Authors dispute ethical lapse in case of double physics publication that wasn’t
That certainly sounds bad — if inconclusive — but the authors maintain the whole thing was a simple misunderstanding.
The article, “Plasma Acid: Water Treated by Dielectric Barrier Discharge,” came from the lab of Gary Friedman, a physicist at Drexel University in Philadelphia. The first, and corresponding, author was Natalie Shainsky, an award-winning graduate student at the school.
As the notice states:
This paper has been rejected on March 28, 2012, because of a possible breach of ethics. The author has been informed.
We’re not sure about the use of the word “rejected” here, because the paper was accepted on March 2 and the journal elsewhere describes the action as a retraction.
We spoke with Friedman, who gave us a somewhat different story. According to the researcher, Shainsky had submitted a version — not identical but pretty close to it — of the paper to another journal while the article in PPP was under consideration.

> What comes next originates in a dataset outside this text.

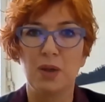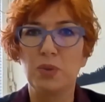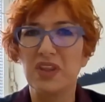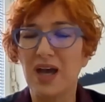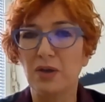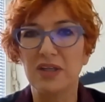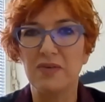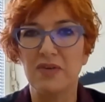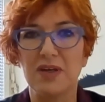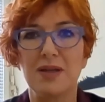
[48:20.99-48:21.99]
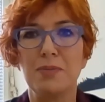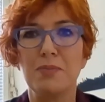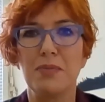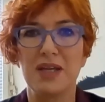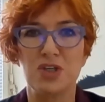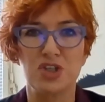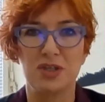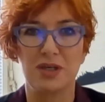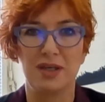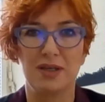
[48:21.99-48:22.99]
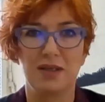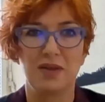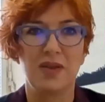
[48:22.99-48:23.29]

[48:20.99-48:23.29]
without even mentioning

When the second journal agreed to accept the article, he said, the lab reviewed the manuscript and realized that it was too close for comfort.
When it was realized by us that that actually occurred, we retracted the second paper and what then happened was that we notified the PPP journal. There was a misunderstanding, in that some email was sent to the student, and the student thought that this was already handled and didn’t reply in time.
PPP thought we were still pursuing publication of the same paper in a different journal, which was no longer true.
Friedman said PPP did not copy all of the authors in its email to Shainsky, including himself, which might have avoided the problem.
I was not aware of the situation … until PPP put it on its website.
Friedman told us that his group has been urging the journal to revisit the retraction.
We have now written several emails and the PPP is now looking into it and I hope that they will correct the situation.
Helping his case, he said, is that the second paper never was published — indeed, it never even received a review — so there was no duplication.
In my opinion, it’s a misunderstanding not an ethical violation. No ethical violation occurred. It was a mistake that was noted in time.